Hi, I am using Prefect 1.0 and I tried to create t...
# prefect-community
e
Hi, I am using Prefect 1.0 and I tried to create two tasks that share a lot of common code, and at a certain moment they invoke a function which uses the task library to create an instance on of a task and runs it. However, this function is not annotated via @task, while the two invoking functions they are. I observed a weird behavior where only one of the two tasks was run.
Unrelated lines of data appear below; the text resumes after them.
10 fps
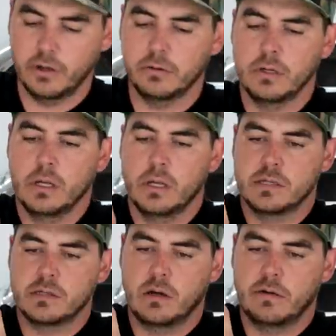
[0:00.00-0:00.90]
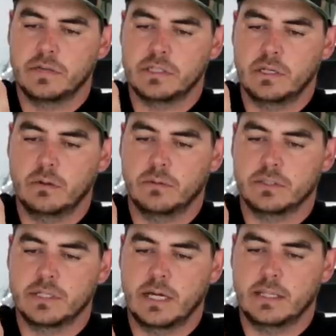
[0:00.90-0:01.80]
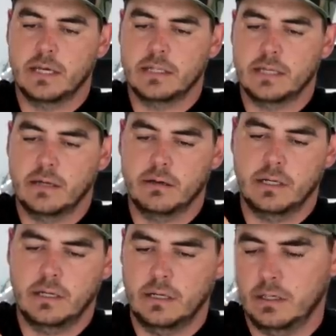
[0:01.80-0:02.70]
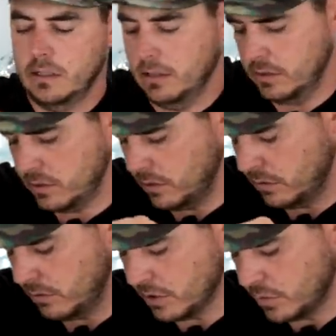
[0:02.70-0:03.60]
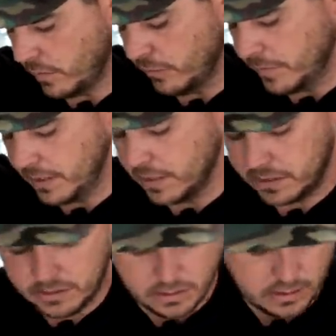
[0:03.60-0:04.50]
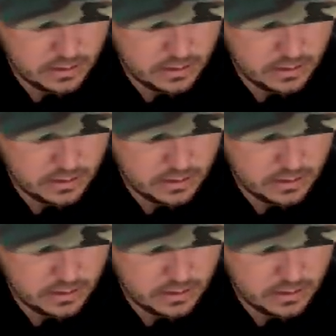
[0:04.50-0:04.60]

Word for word: the road. So obviously we'll tighten that down into the swivel piece.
Should mytask.run() only be invoked within fuction annotated with @task ?
1
m
Hi Edmondo, could you expand a little bit on a basic structure of your code please, to help get a little bit better understanding of the format.
e
Sure @Matt Conger
a
you don't need to call the run method, Prefect calls it automatically for you
moving with Flow() out of the function to the top level may help to clarify the dependencies
also if you're just getting started, I recommend switching to the default Prefect version which is now Prefect 2.0
docs.prefect.io gives more info about this new product version
e
I need to call run to pass the secret, I cannot pass the databricks connection secret upon constructor... I think
A month ago the tasks were not migrated yet to 2.0, so that's why we started with 1.0
a
Was lack of Databricks task in 2.0 collections really the only reason you started with 1.0?
e
Yes
this is not going to help us, we need to submit databricks jobs
we would need to refactor
a
I let our Integrations team know that this is important for you, we'll check when we can start working on the Databricks collection in 2.0
e
Thank you!
I am still struggling, looks like only one task is run 😞
a
What's your current flow code, can you share? Can you in the worst case draw how your flow is supposed to look like? We can then see how to set dependencies to get there
e
Copy code
def build_flow():
    with Flow('my-flow') as flow:
        spark_version = Parameter('spark_version')
        project_name = Parameter('project_name')
        github_repo = Parameter('github_repo')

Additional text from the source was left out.